→ **EXERCISE REQUIREMENTS**:
Word for word, copy out every line of the records, omitting each picture.

→ **Saved entries**:
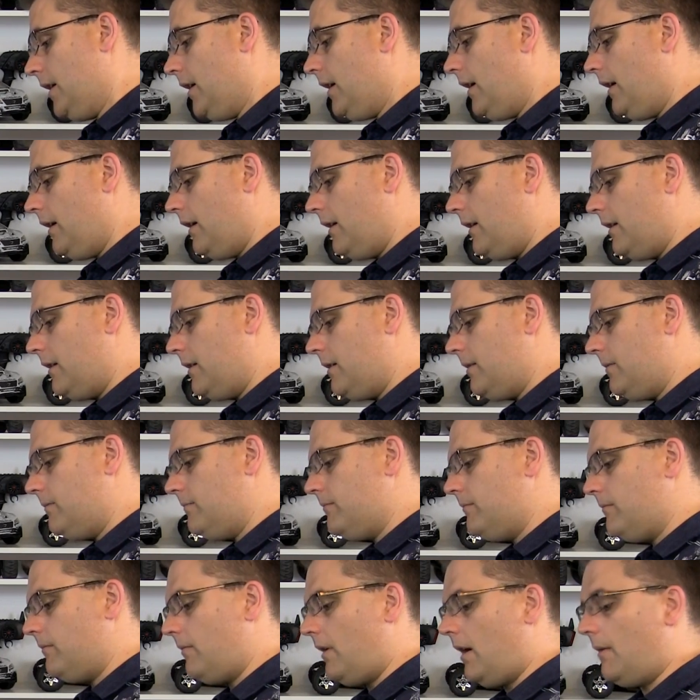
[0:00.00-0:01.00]

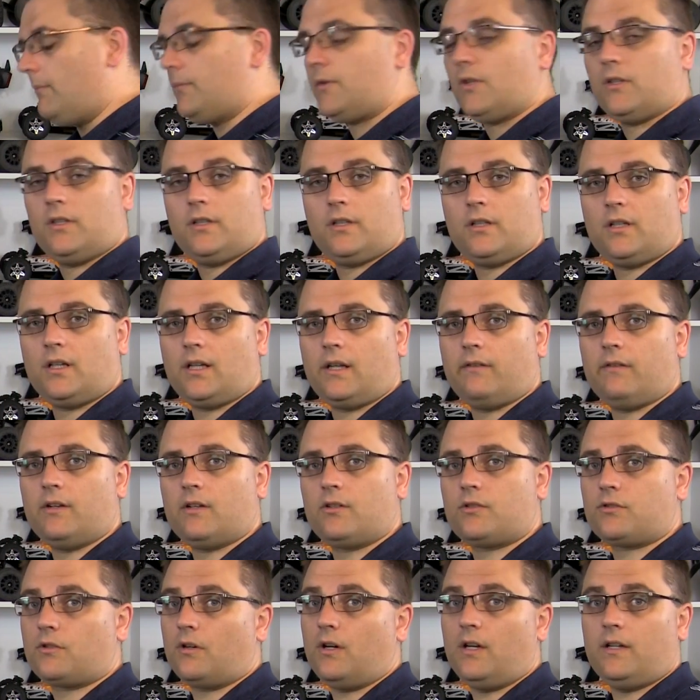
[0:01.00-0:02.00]
I'm certainly going to give it a
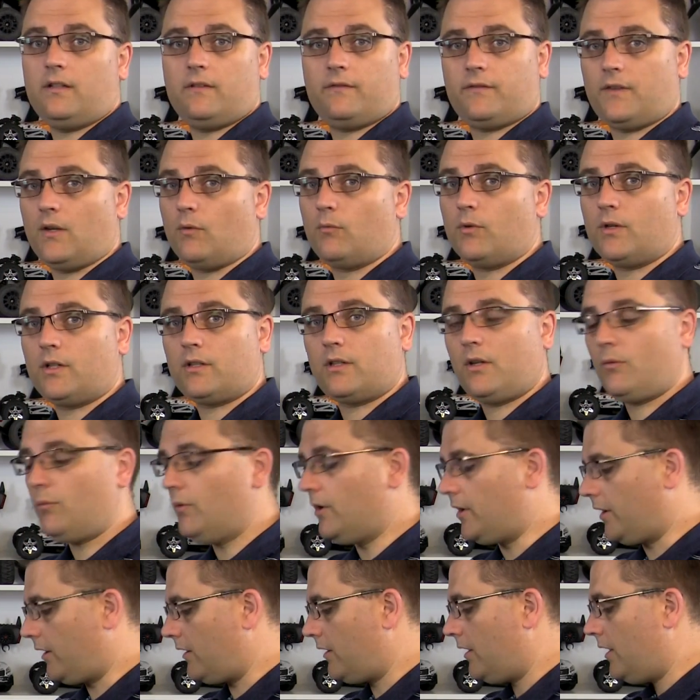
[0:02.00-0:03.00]
try, and if they work, they
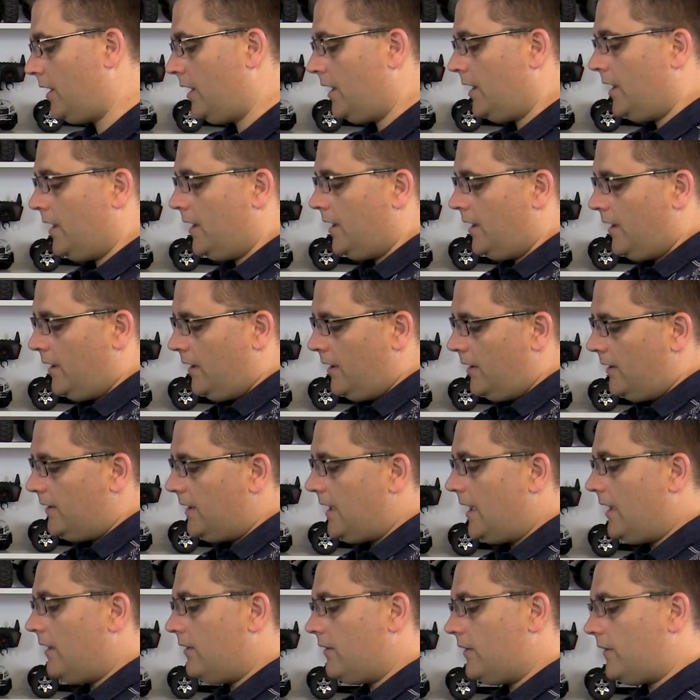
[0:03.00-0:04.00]
work.
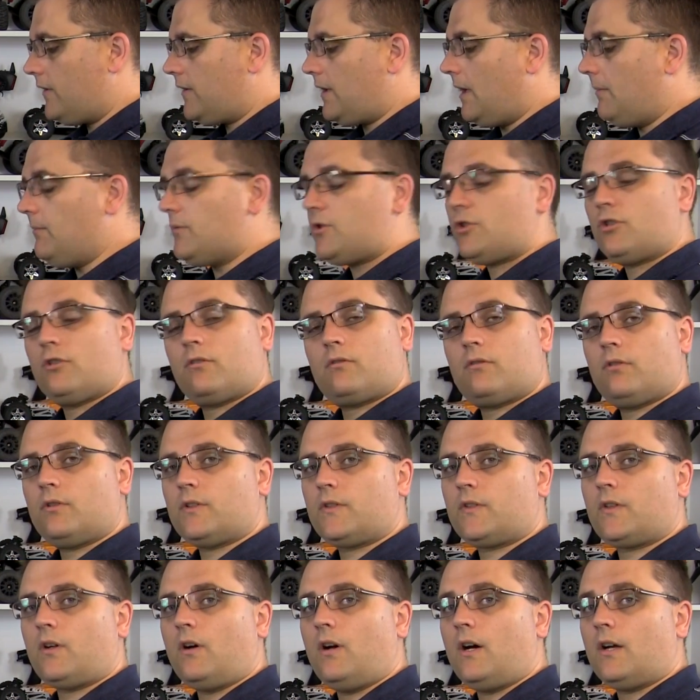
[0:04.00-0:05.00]
Now, some short
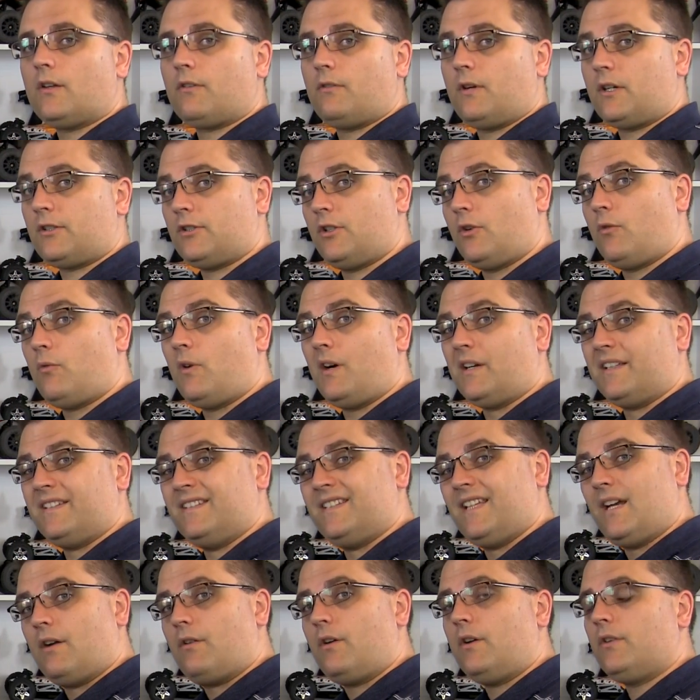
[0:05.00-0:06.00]
course tires are actually quite
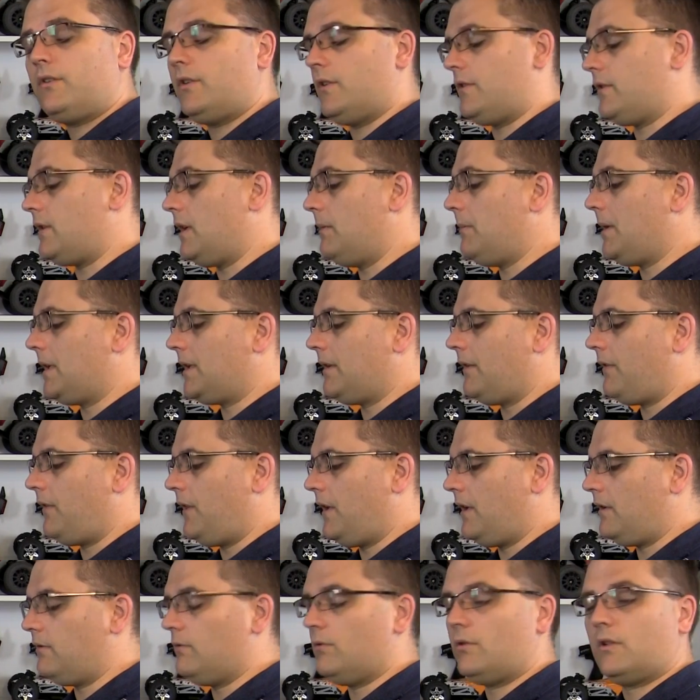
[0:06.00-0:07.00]
narrow, so it's going to make the
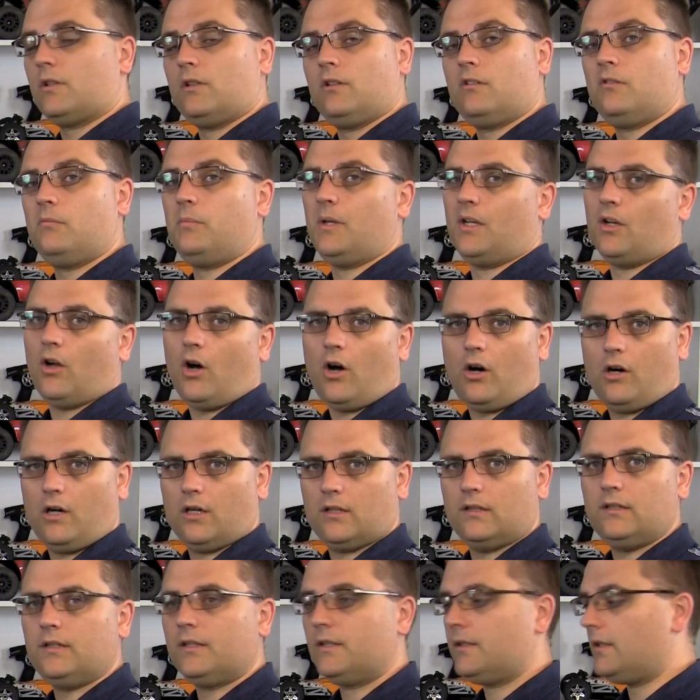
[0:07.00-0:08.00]
thing look a little bit
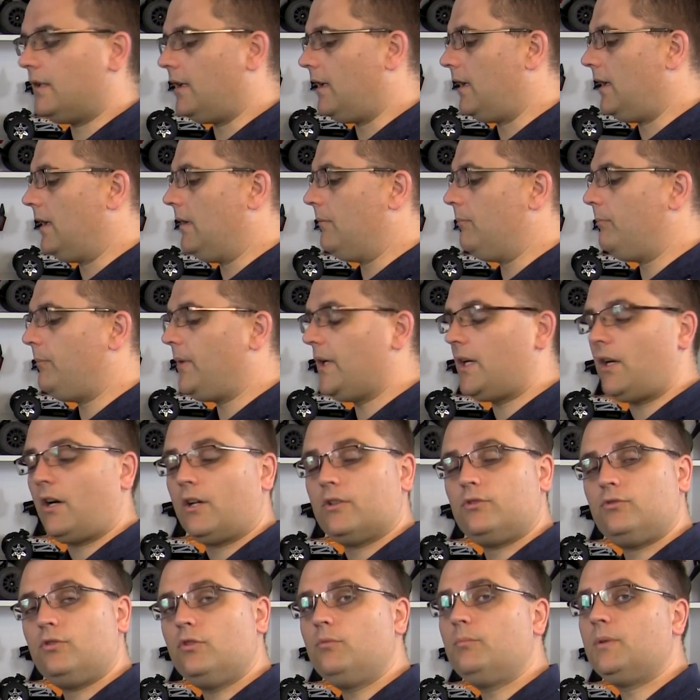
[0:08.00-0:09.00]
odd, but I
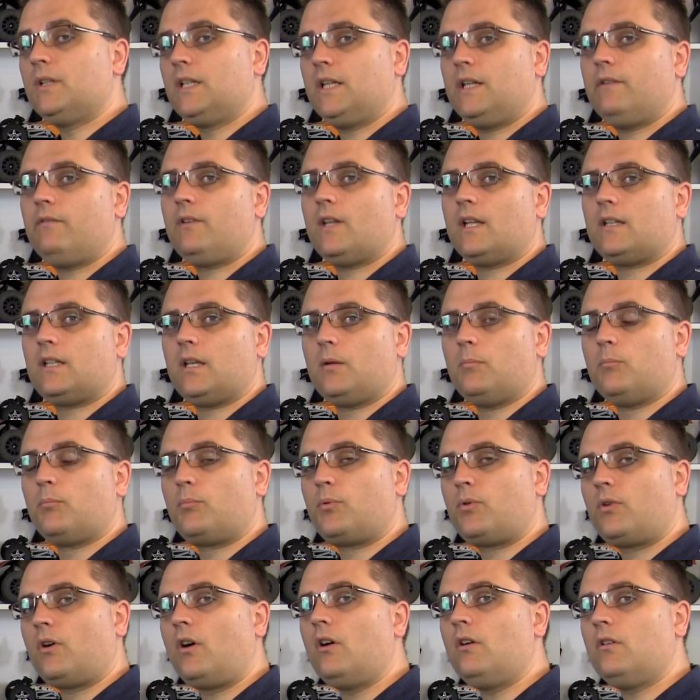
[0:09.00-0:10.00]
do believe that the
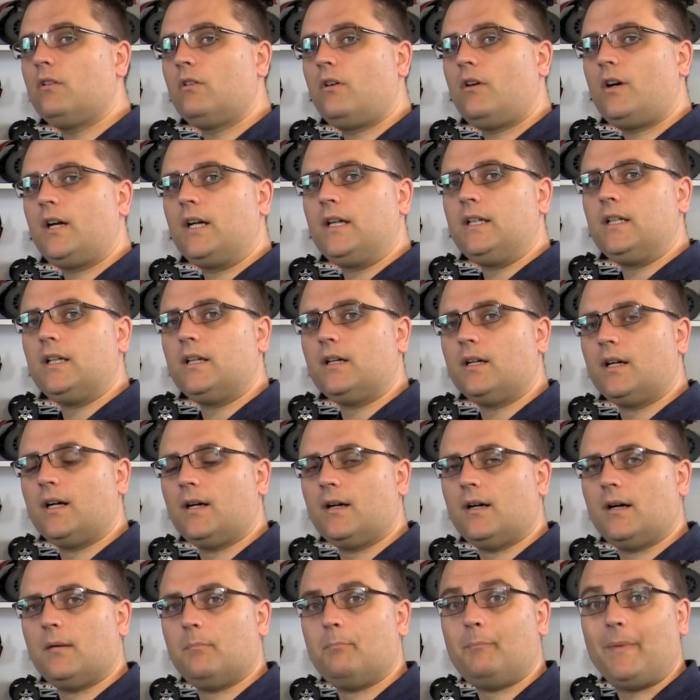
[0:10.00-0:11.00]
Proline
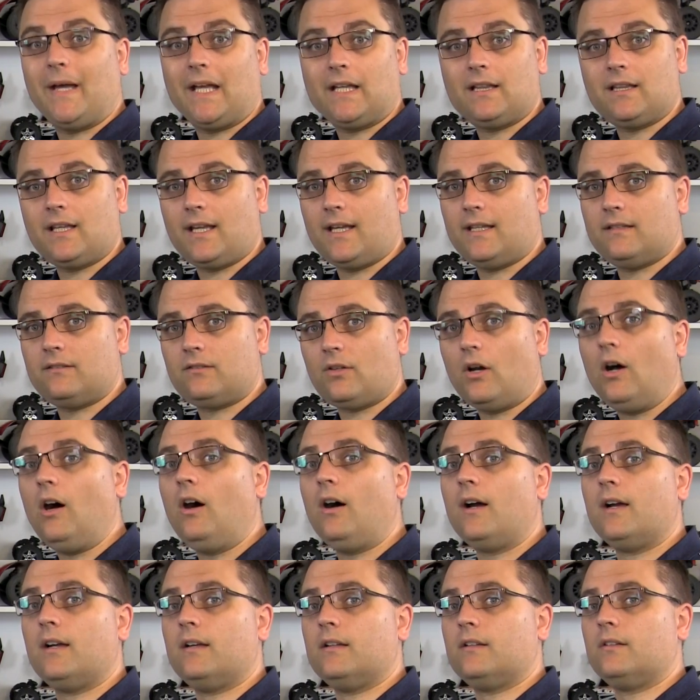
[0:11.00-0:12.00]
Badland
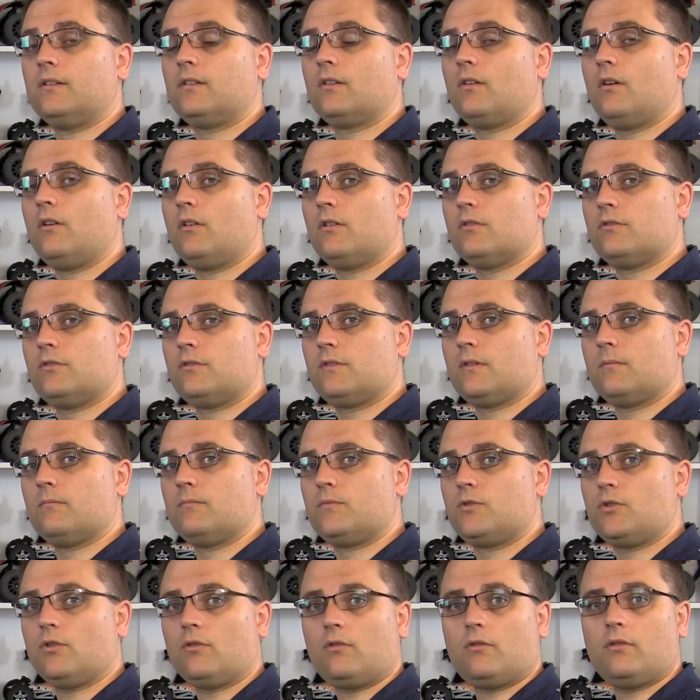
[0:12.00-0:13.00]
tires on some
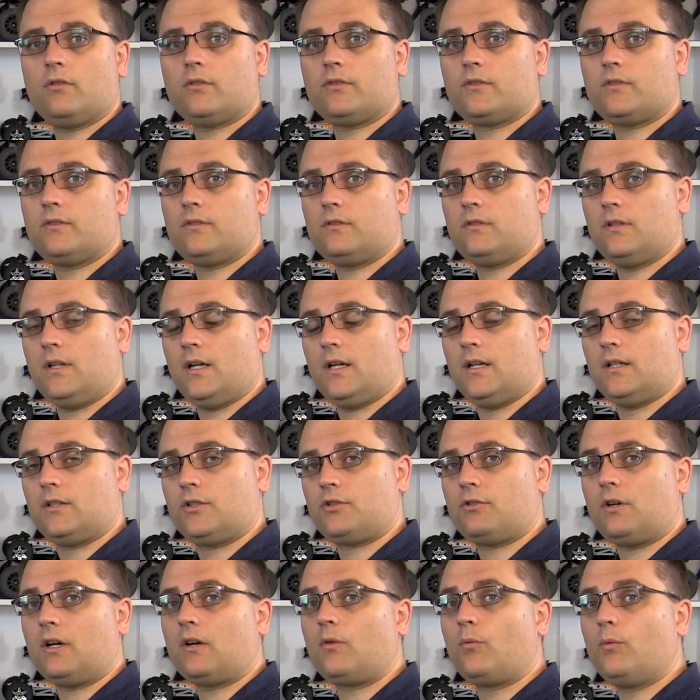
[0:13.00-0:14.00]
short course
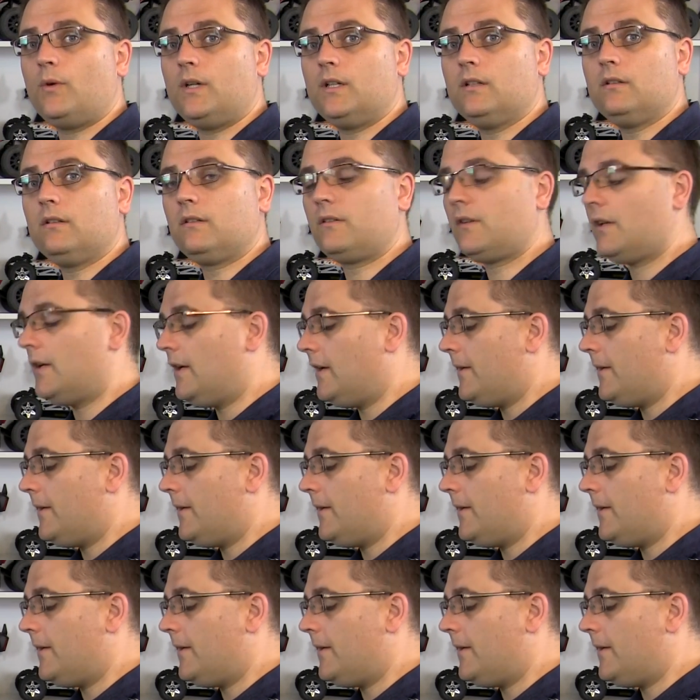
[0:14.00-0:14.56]
truck wheels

→ **OUTPUT FOR THIS EXERCISE**:
[0:00.00-0:01.00]

[0:01.00-0:02.00]
I'm certainly going to give it a
[0:02.00-0:03.00]
try, and if they work, they
[0:03.00-0:04.00]
work.
[0:04.00-0:05.00]
Now, some short
[0:05.00-0:06.00]
course tires are actually quite
[0:06.00-0:07.00]
narrow, so it's going to make the
[0:07.00-0:08.00]
thing look a little bit
[0:08.00-0:09.00]
odd, but I
[0:09.00-0:10.00]
do believe that the
[0:10.00-0:11.00]
Proline
[0:11.00-0:12.00]
Badland
[0:12.00-0:13.00]
tires on some
[0:13.00-0:14.00]
short course
[0:14.00-0:14.56]
truck wheels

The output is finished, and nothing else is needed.